On Tue, May 12, 2026 at 10:07 AM Chet Ramey <[email protected]> wrote:
>
> On 5/11/26 4:06 PM, Zachary Santer wrote:
> >
> > Huh? Yeah, I would be one of those people.
>
> Oh, OK. I thought your proposal would have bash unset `checkwinsize' if
> it found LINES or COLUMNS in the initial environment.
>
> Since many (most) terminal emulators set LINES and COLUMNS in the
> environment they provide to the shell they invoke, and bash exports
> variables it finds in its environment, this would effectively disable
> any default that had it enabled.

I didn't know the initial values for LINES and COLUMNS were exported
from the terminal emulator.

However, 'declare -p LINES COLUMNS' in both
- bash 4.2.46(2)-release running in GNOME Terminal 3.28.2, and
- bash 5.2.37(1)-release running in mintty 3.7.8
shows those variables as not marked for export.

If they were always exported from the environment, then they'd at
least not be initially unset in a noninteractive shell, which would
help.

In the case that LINES or COLUMNS showing up in a script's environment
definitely indicates purposeful action by the script's user, disabling
checkwinsize automatically would make perfect sense.
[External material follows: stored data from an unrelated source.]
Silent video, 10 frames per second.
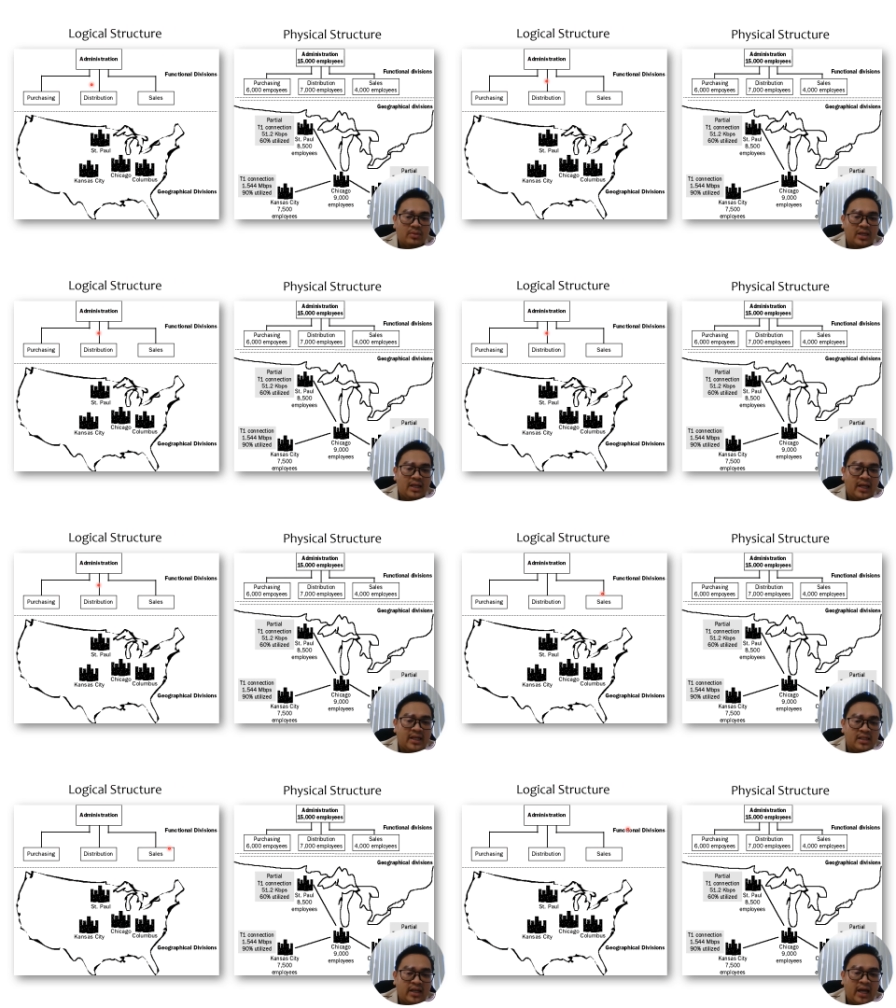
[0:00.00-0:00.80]
Okay,
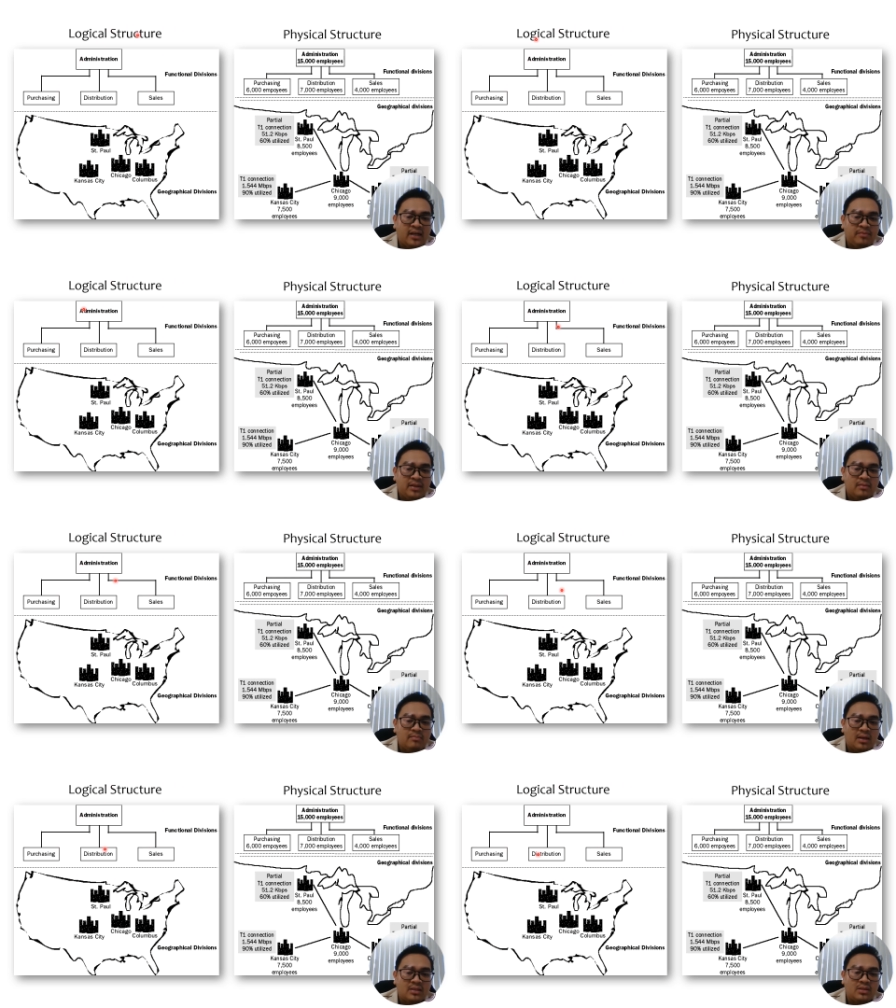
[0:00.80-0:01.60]
and the admin
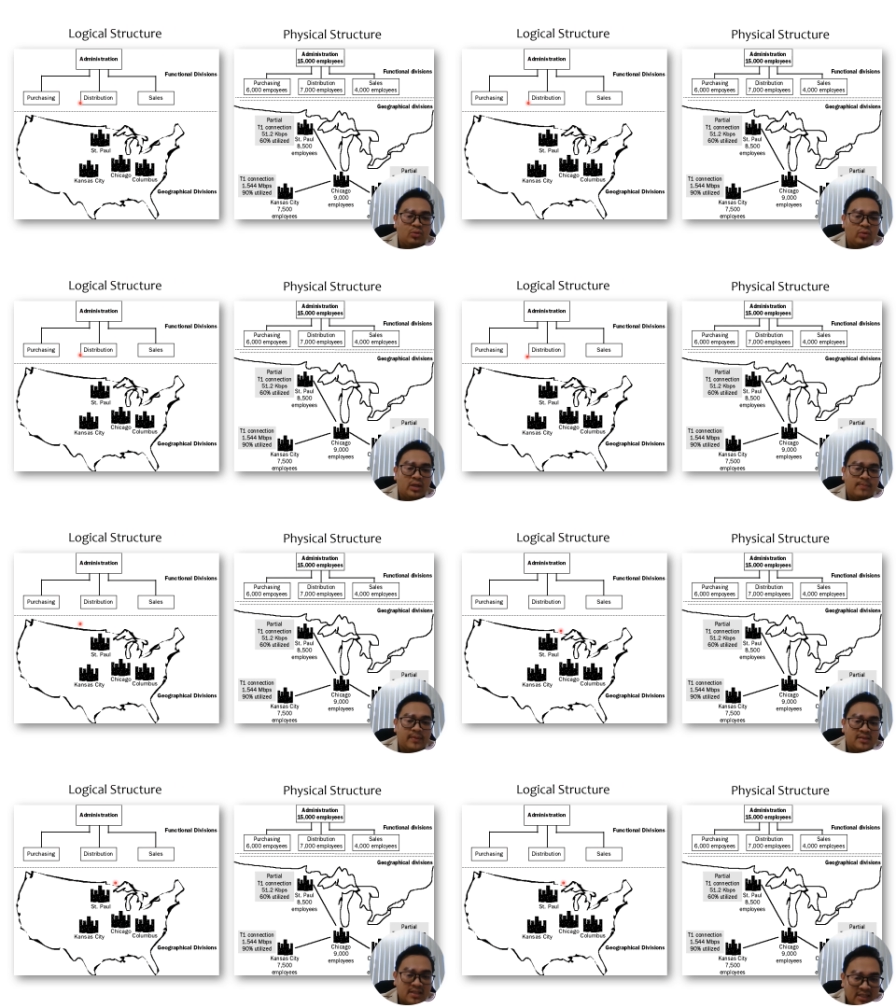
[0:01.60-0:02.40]
must do a
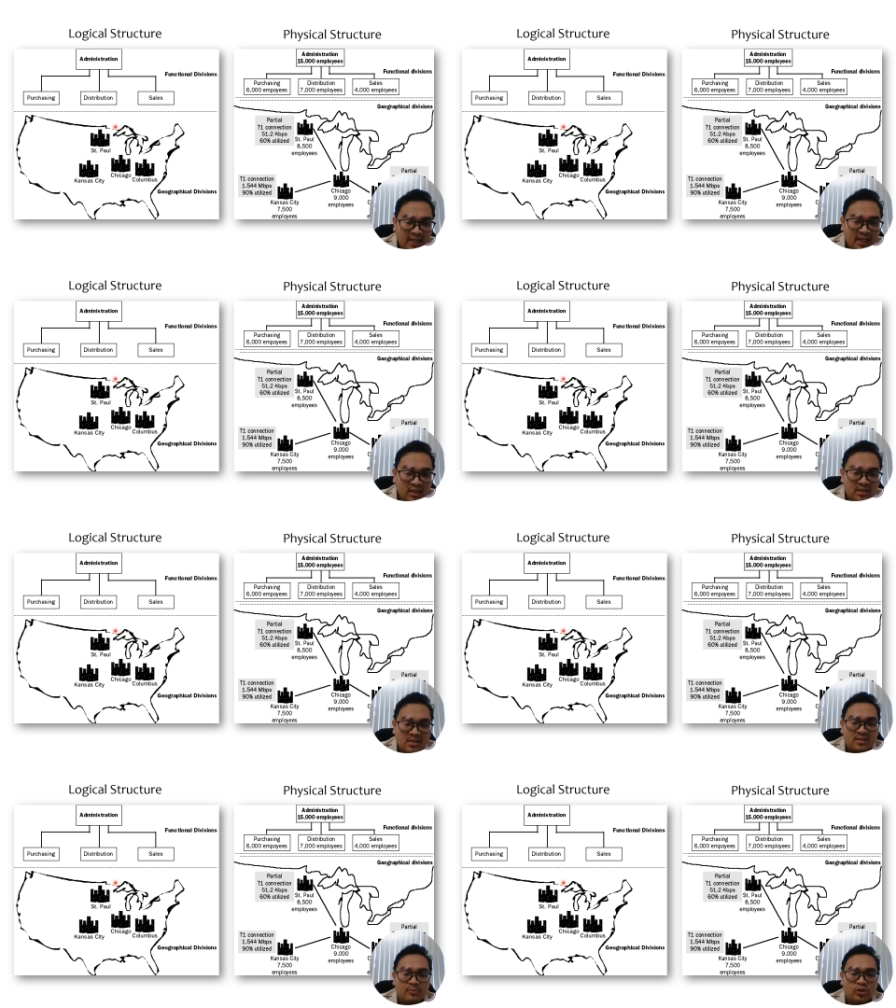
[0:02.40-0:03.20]
purchasing,
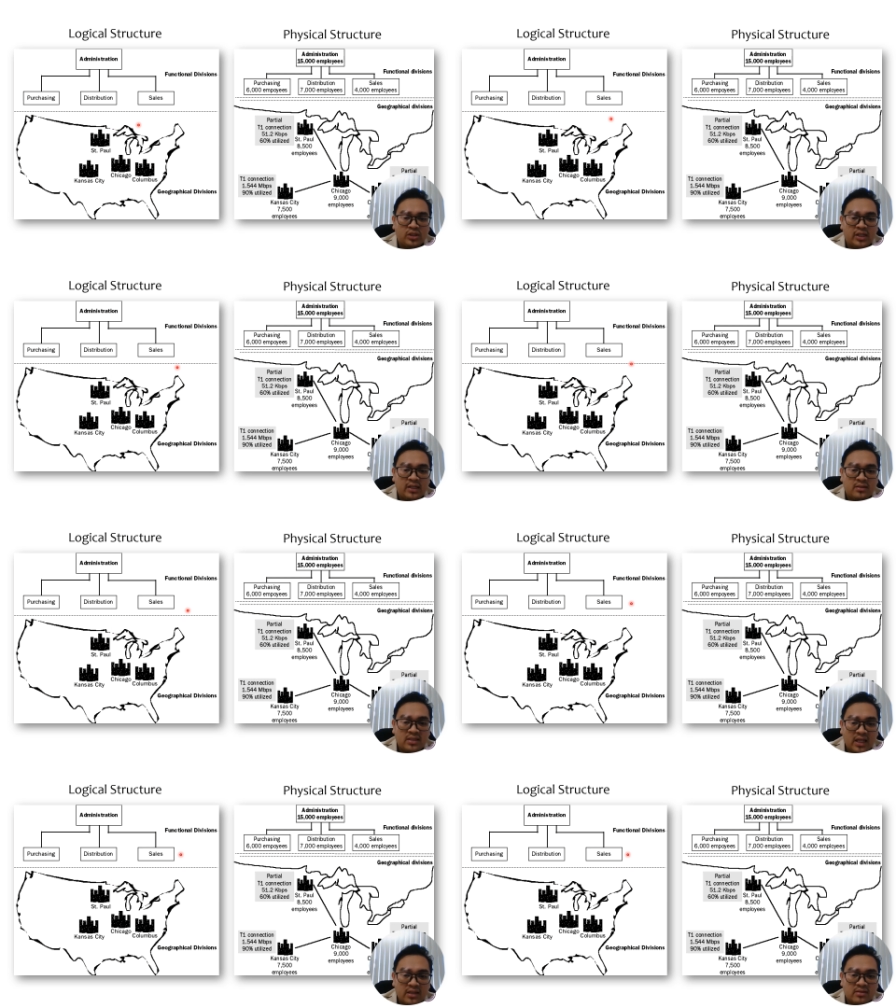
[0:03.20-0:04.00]
distribution, and
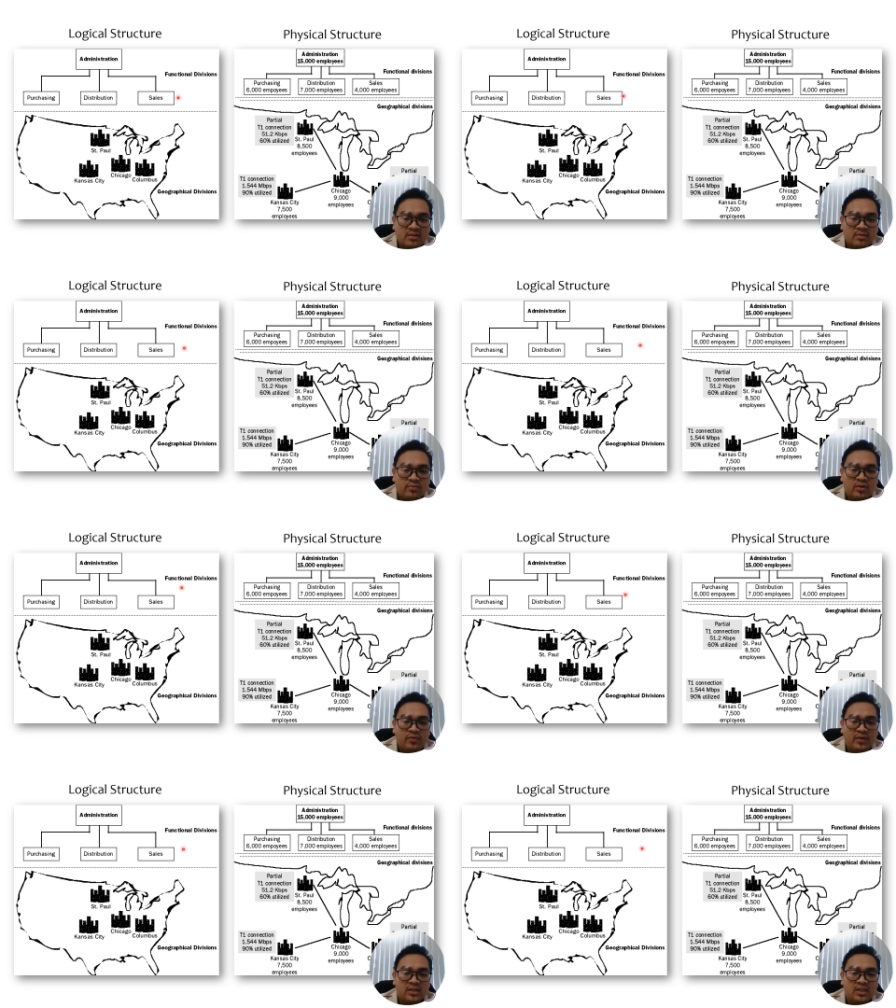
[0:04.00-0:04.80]
sales for the
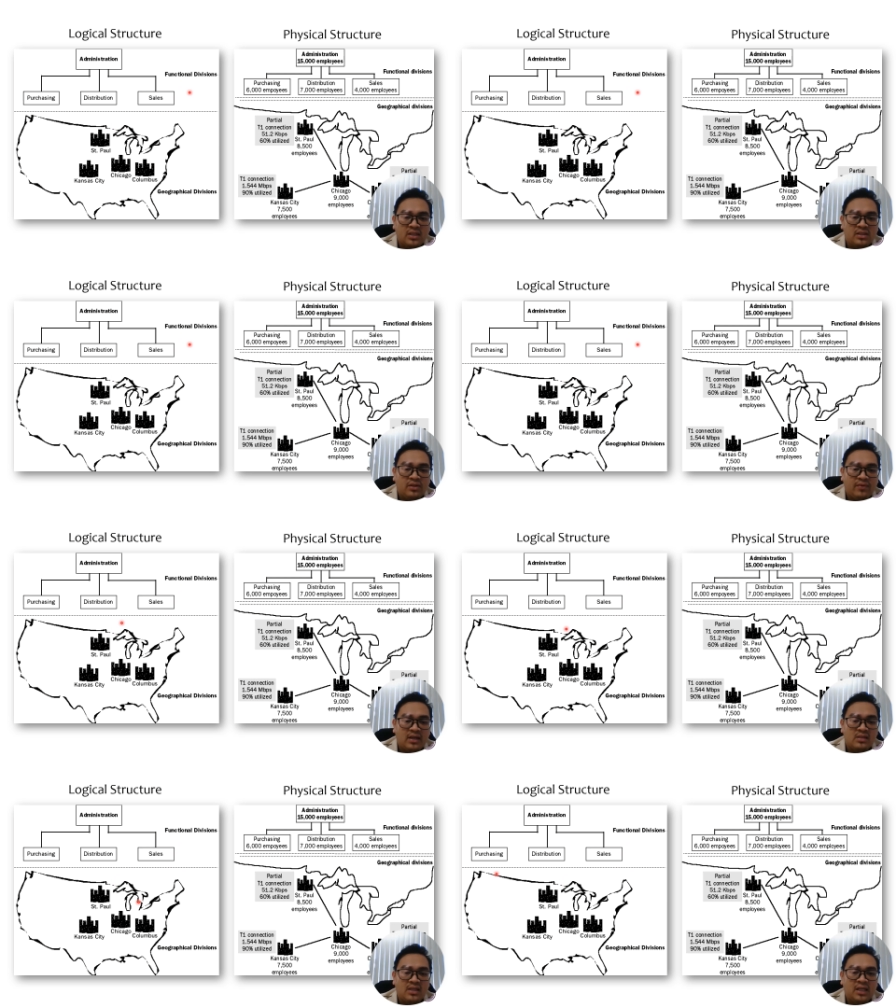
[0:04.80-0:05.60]
functional
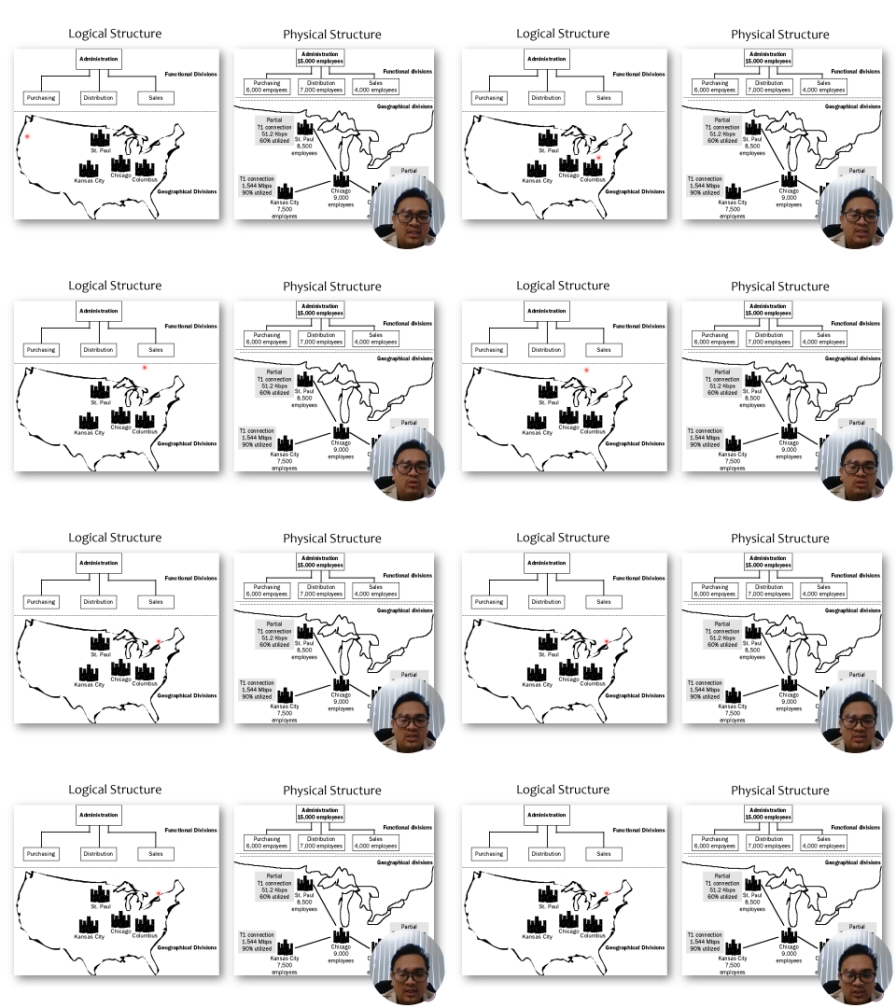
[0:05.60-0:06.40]
device in the logical
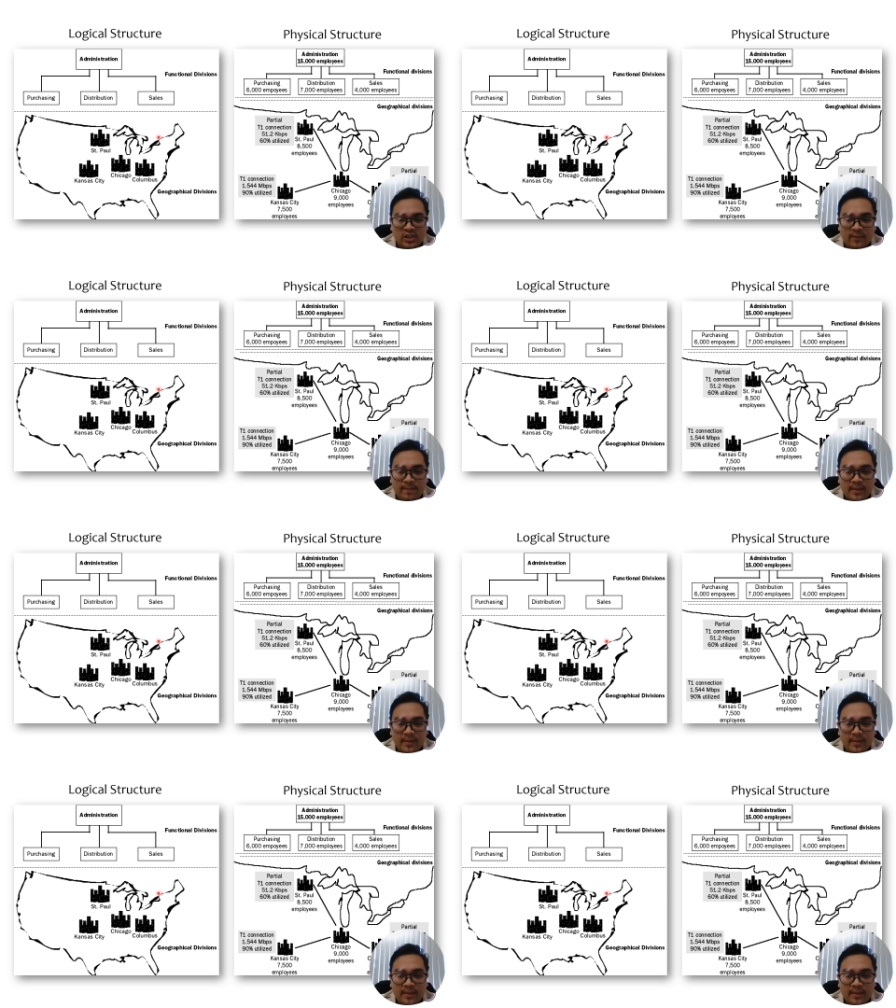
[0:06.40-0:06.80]
structure.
In the case of an
interactive shell receiving those variables from its environment, yes,
you would want to leave checkwinsize enabled.

> I did a quick survey, and all the terminal emulators on my macOS machine,
> and the default Terminal program on a Fedora VM, set LINES and COLUMNS
> for the shell when you open a new instance (I don't set them in my
> startup files). I don't know exactly how widespread this is, but it seems
> like it would create more problems, especially with the default having been
> the way it is for so long.

And you're sure that bash is then exporting those variables?